In this paper, I address how measures of cognitive skill differ by survey mode. To isolate the effects of mode, I use data from a large-scale experiment in which we randomly assigned respondents into a face-to-face or self-completed survey with identical questions (n=505 per mode). 1 The survey treatment assignments occurred after respondents agreed to participate in the experiment, which eliminates any of the confounders related to sampling and selection bias associated with the mode of survey administration. Results show a difference by mode for the marginal distribution of individual knowledge questions, where more respondents are answering moderate to difficult questions correctly in the self-completed mode. But once the knowledge test as a whole is scaled together using a two-parameter item response theory (IRT) model, little difference in cognitive skill exists by mode because the cognitive skill ideal points are order preserving regardless of mode. I then use the cognitive skill ideal points in a model of party identification to show that conclusions from the Wordsum test do not differ in a face-to-face interview relative to a self-completed survey. These results demonstrate that the presence of an interviewer can affect the marginal distribution of knowledge questions; respondents will be less likely to answer difficult questions correctly with an interviewer. But when the cognitive skill test is aggregated together, which is how most political scientists use knowledge tests, no difference by mode exists. Therefore, my results present an initial piece of evidence that a transition from a face-to-face interview to a self-completed survey might not alter conclusions from knowledge models even if the marginal distributions of each knowledge question will be different.
Measuring cognitive skill
I measure cognitive skill through the Gallup–Thorndike Verbal Intelligence Test (Thorndike, 1942; commonly called a “Wordsum” test, which became a part of the GSS in 1972 (Davies et al., 2007). Wordsum questions present respondents with a single vocabulary word and five answer choices: the answer choices are individual words as well. Respondents are then asked to select the answer choice that comes closest to the meaning of the prompted word. 2 As opposed to longer intelligence tests, the GSS Wordsum test is brief, only ten questions: six “easy” words (characterized by a high level of correct responses in the GSS) and four “hard” words (low level of correct responses). A wide range of fields such as political science, statistics, education and psychology use the Wordsum test to measure various dimensions of intelligence; for a comprehensive and thorough review of the Wordsum test in the social sciences, see Malhotra et al., 2007) found at the National Opinion Research Center and Cor et al., 2012).

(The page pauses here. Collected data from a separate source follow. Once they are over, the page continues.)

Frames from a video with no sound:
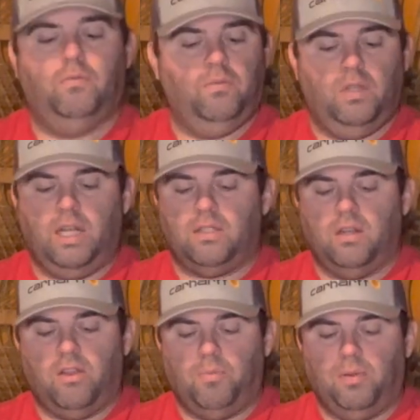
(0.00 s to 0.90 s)
That's
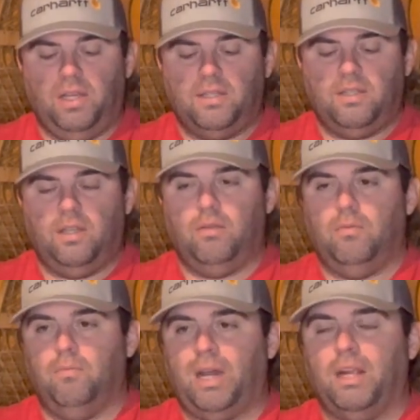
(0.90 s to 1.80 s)
another place that
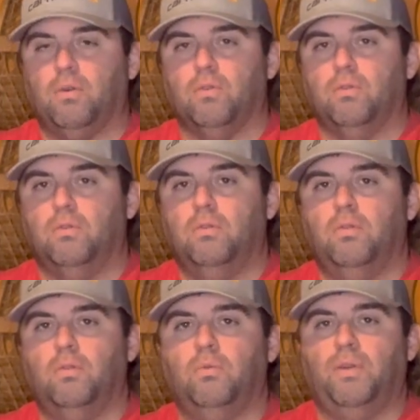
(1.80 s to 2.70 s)
my crew,
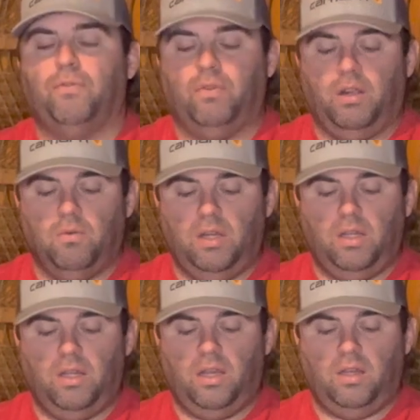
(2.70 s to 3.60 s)
we frequent,
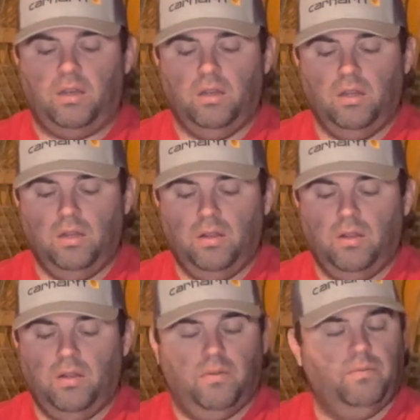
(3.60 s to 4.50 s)
and
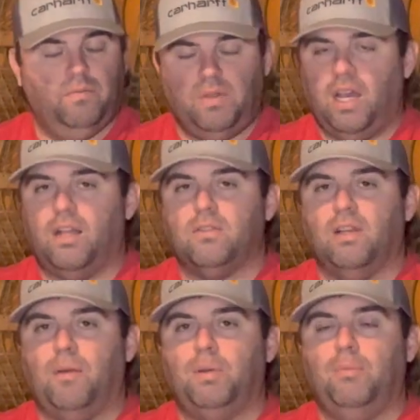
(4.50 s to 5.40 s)
they also
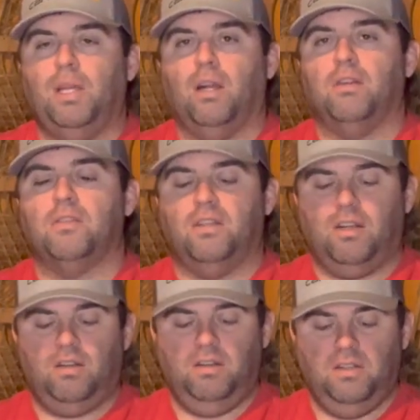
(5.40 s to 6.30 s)
got PBRs
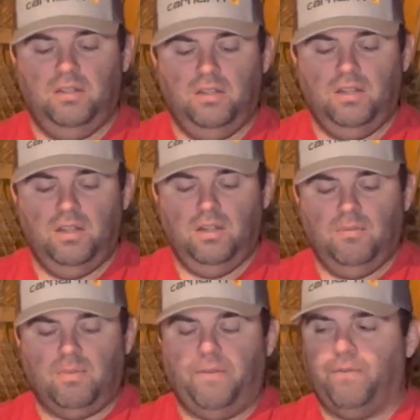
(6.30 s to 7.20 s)
there.
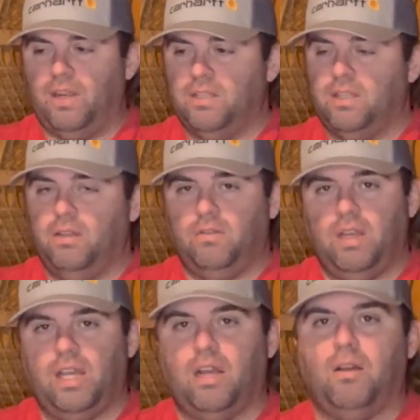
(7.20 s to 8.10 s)
My friends, they
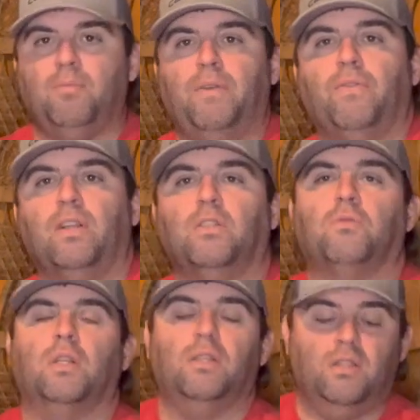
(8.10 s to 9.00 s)
got all my friends'
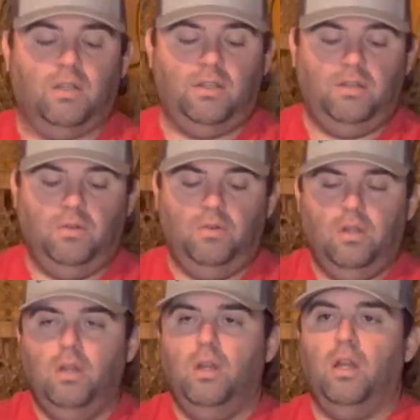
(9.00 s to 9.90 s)
drinks there too.
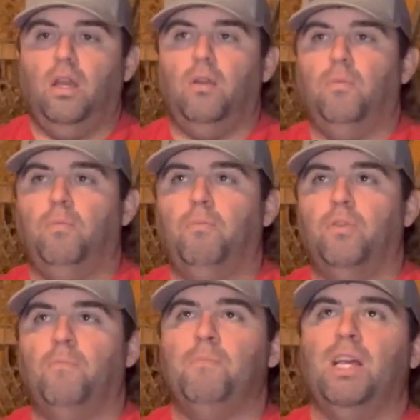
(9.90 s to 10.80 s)
And the
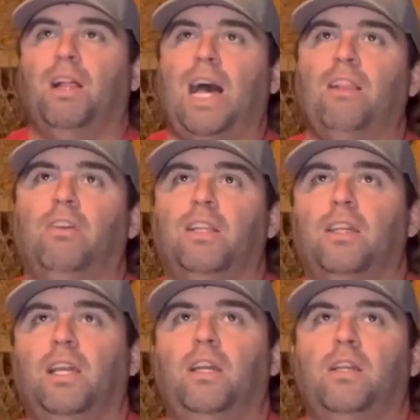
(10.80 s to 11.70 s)
meal I like to
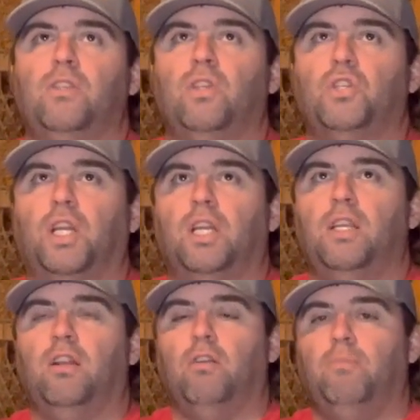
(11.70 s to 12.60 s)
get is the chicken
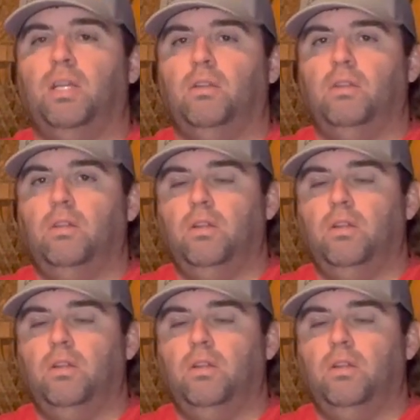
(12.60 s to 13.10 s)
dinner meal,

Early research using the Wordsum test as a general measure of cognitive skill shows that the test is highly correlated (from 0.75 and above) with a more extensive, in-depth intelligence test (Miner, 1957). This connection between general intelligence and vocabulary is replicated in more recent studies as well (Alwin, 2010; Zhu and Weiss, 2005), demonstrating that a short vocabulary test can be an effective proxy for general intelligence and cognitive skill. In political science, the Wordsum test is used as a measure of cognitive skill to predict voter turnout, political knowledge, preferences on economic issues, and general ideology (Caplan and Miller, 2010; Erikson et al., 2002; Rempel, 1997; Verba et al., 1985).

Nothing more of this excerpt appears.